* Task prompt *
Beginning with the line that contains "[0:01.00-0:02.00]" and ending with the last line of the records, write out each line exactly and omit the pictures.

* Data in this exercise *
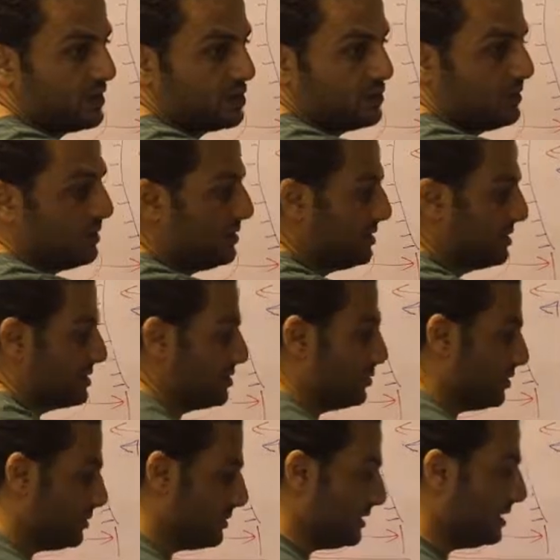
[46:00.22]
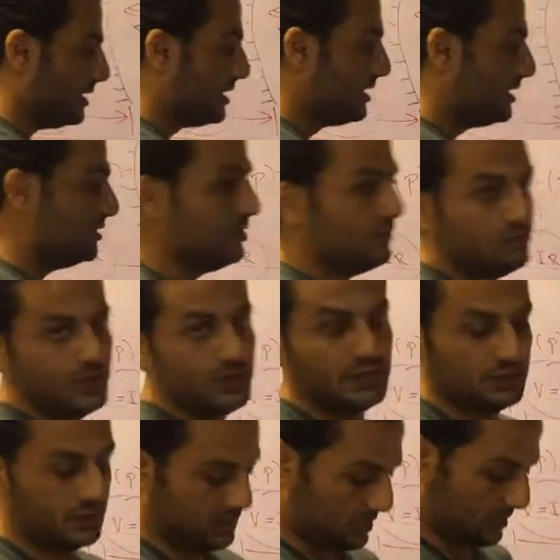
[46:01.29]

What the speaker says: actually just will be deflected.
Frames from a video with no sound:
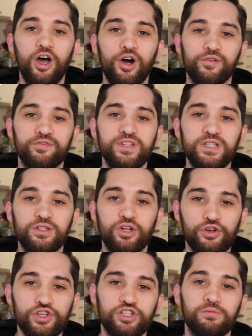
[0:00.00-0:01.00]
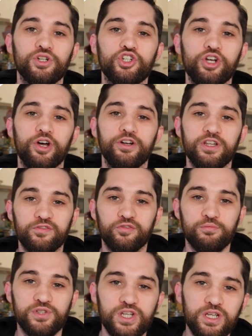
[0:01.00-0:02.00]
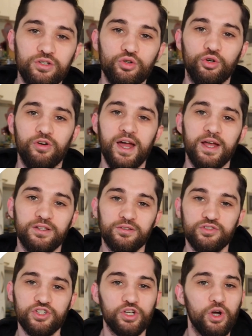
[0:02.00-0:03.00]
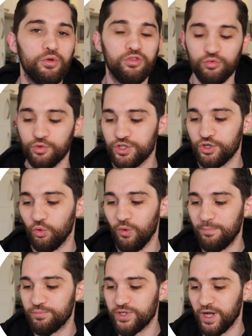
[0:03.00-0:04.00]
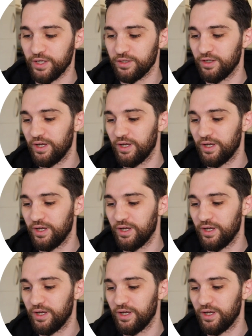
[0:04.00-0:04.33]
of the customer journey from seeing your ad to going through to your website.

* Output of the exercise *
[0:01.00-0:02.00]
[0:02.00-0:03.00]
[0:03.00-0:04.00]
[0:04.00-0:04.33]
of the customer journey from seeing your ad to going through to your website.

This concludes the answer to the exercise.